Dans son salon de coiffure, Marc Luttmann a installé un institut capillaire où il reçoit ses clients en toute discrétion, pour leur proposer perruques et prothèses capillaires haut-de-gamme.
On ne se rend souvent compte de l'importance de quelque chose que lorsqu'on le perd... C'est le cas avec les cheveux. Marc Luttmann, coiffeur à Rosheim, l'a bien compris. Après avoir été lui-même touché, à deux reprises, par un cancer des testicules, il s'est rendu compte qu'il existait peu d'offres en Alsace dans le domaine des perruques. Alors, il s'est lancé, dans le salon de son père, lui-même coiffeur à Obernai.
Lorsqu'il s'est ensuite installé à Rosheim, en 1996, la poursuite de l'activité au sein de son établissement n'a fait aucun doute. L'institut capillaire Libert'hair est né alors dans un cabinet discret, au fond du salon. "Cette dimension-là est importante. Les clients n'ont pas forcément envie que tout le monde les voie sans cheveux", explique-t-il. Surtout lorsqu'ils ont subi une chimiothérapie.

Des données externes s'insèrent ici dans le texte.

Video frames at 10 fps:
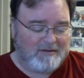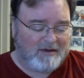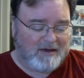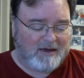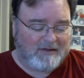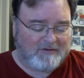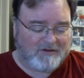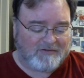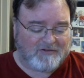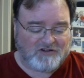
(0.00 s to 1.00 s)

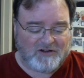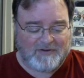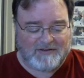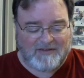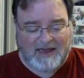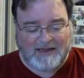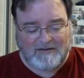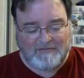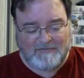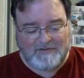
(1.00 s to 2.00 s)
There's also chief executive.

Une perruque pour ne plus voir la maladie
C'est le cas de Tania, 54 ans, touchée par un cancer colorectal il y a cinq ans. "J'ai commencé à perdre mes cheveux après deux traitements. Je ne supportais pas de me voir ainsi, et il était hors de question de porter un turban. J'ai alors opté pour une perruque", confie-t-elle. Aujourd'hui, ses cheveux ont commencé à repousser, mais elle continue de venir chez Marc. "Au début, les gens me demandaient : tu es allée chez le coiffeur? Je répondais oui. Huit jours après, ils me disaient : mais tu es retournée chez le coiffeur?" sourit-elle. C'est vrai, avec une perruque, on est toujours bien coiffé.

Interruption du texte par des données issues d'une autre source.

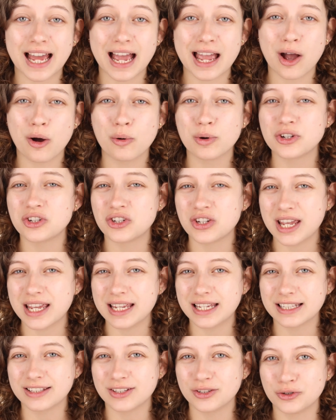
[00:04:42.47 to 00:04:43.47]
I always
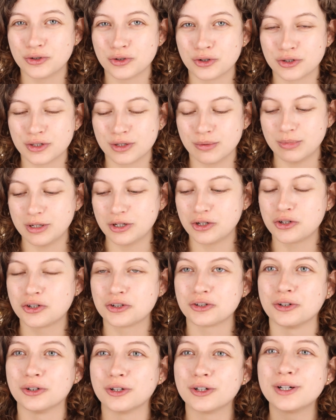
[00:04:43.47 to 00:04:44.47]
shake it just to be
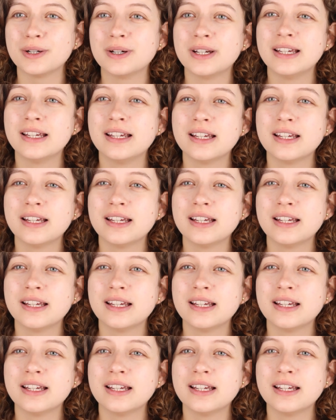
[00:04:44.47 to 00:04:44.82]
sure.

Même discours teinté d'optimisme du côté de Dorothée. Cette assistante commerciale de 42 ans fait le trajet depuis Saint-Dié tous les 2-3 mois pour entretenir ou changer sa perruque. "On passe beaucoup moins de temps dans la salle de bains le matin pour se faire un brushing!" Elle souffre d'alopécie (perte rapide de cheveux, sans repousse) depuis quelques années, de manière inexpliquée. Dans son cas, comme dans celui de Tania, la prothèse capillaire est prise en charge par la sécurité sociale.
Des perruques qui donnent du style
Tout au long du rendez-vous et des essayages, Marc Luttmann parle, écoute, rassure.. "Souvent, je leur raconte mon histoire. Cela peut faire beaucoup de bien. Les clients se rendent compte que je n'ai pas l'air si mal à présent, et doivent se dire, pourquoi pas eux?" Surtout qu'aujourd'hui, il se dit heureux avec sa femme, Laura, et leur petite fille de cinq ans.

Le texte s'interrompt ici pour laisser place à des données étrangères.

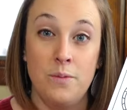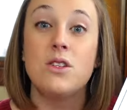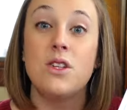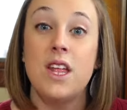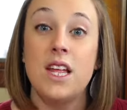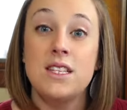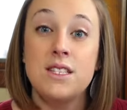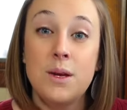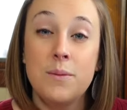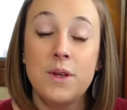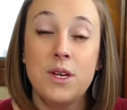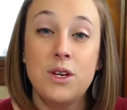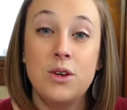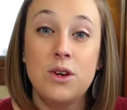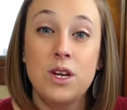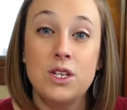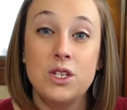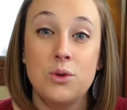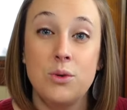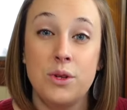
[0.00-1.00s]
So that's something you
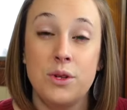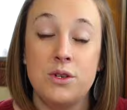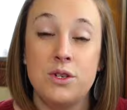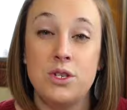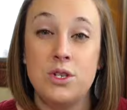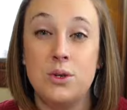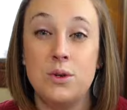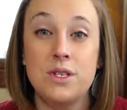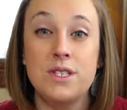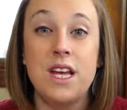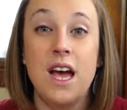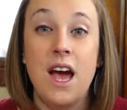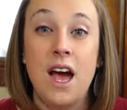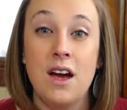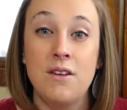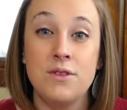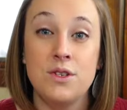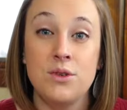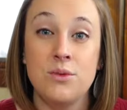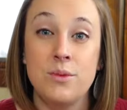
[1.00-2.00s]
can do with your students
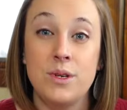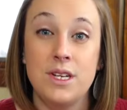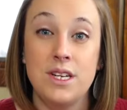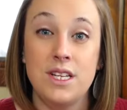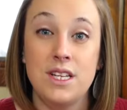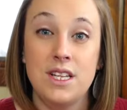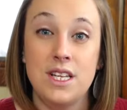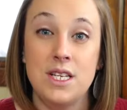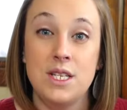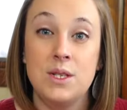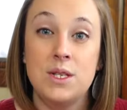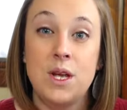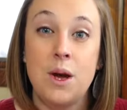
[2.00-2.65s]
after reading these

D'autres clients ne se battent pas contre le cancer, mais contre un complexe. Des hommes, par exemple, touchés par une calvitie. Eric, par exemple, client de l'institut depuis plus de dix ans. "Je viens tous les quinze jours pour faire entretenir ma perruque. Dans mon entourage, personne ne sait que j'en porte une. Je fais tout avec", raconte-t-il, pendant que le coiffeur lave ses cheveux artificiels et retire la colle spéciale de sa tête. D'ailleurs, Eric adore changer de style et adopter des coupes tendance. Marc Luttmann n'hésite pas à donner quelques coups de tondeuse ou de ciseau au besoin.
Un site internet, leader en France
Les perruques qu'il propose dans son institut, faites à partir de cheveux artificiels ou naturels, coûtent en moyenne entre 350 et 700 euros, parfois plus. Elles sont fabriquées par des entreprises allemandes. Les mêmes que celles proposées sur le site internet créé par le coiffeur, "Clic perruques", géré par son épouse. L'idée, selon Laura Luttmann, "c'est de rendre accessibles ces produits à des personnes qui sont seules, ou ont du mal à se déplacer. Mais parfois aussi, les clients viennent du monde de la nuit, et cherchent simplement des prothèses capillaires de qualité". Le site est devenu leader en France, et permet aux distributeurs alsaciens de vendre 6000 perruques par an.